━━ Data ━━
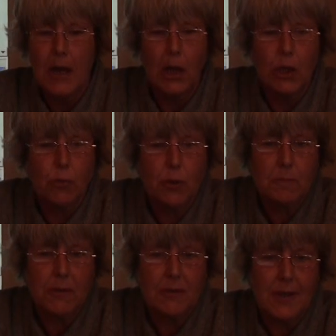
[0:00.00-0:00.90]
It was
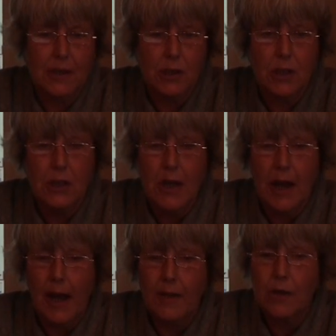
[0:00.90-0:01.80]
presented
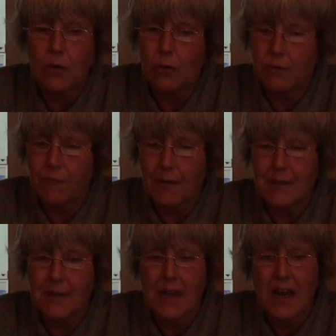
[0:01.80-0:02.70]
at the
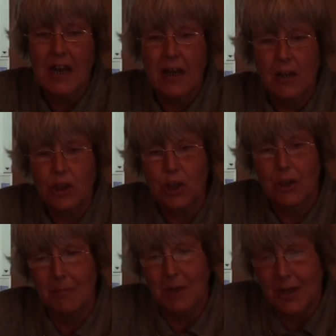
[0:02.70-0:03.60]
conference Culture
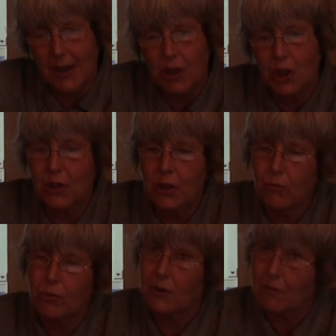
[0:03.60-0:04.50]
in Mediation,
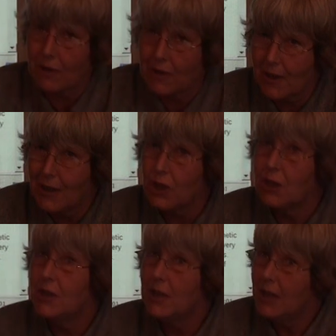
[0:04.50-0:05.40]
Total
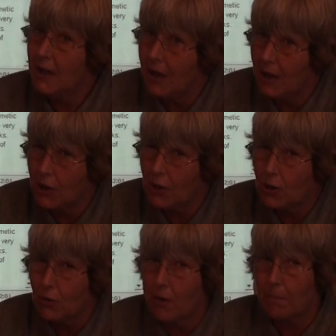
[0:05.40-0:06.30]
Translation, dedicated
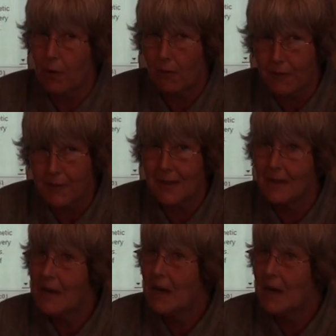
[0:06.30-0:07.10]
to the professor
━━━
■ Task directions ■
Copy out only the lines from the one containing "[0:03.60-0:04.50]" to the end of the entries, unchanged. Drop the pictures.

■ Response to the exercise ■
[0:03.60-0:04.50]
in Mediation,
[0:04.50-0:05.40]
Total
[0:05.40-0:06.30]
Translation, dedicated
[0:06.30-0:07.10]
to the professor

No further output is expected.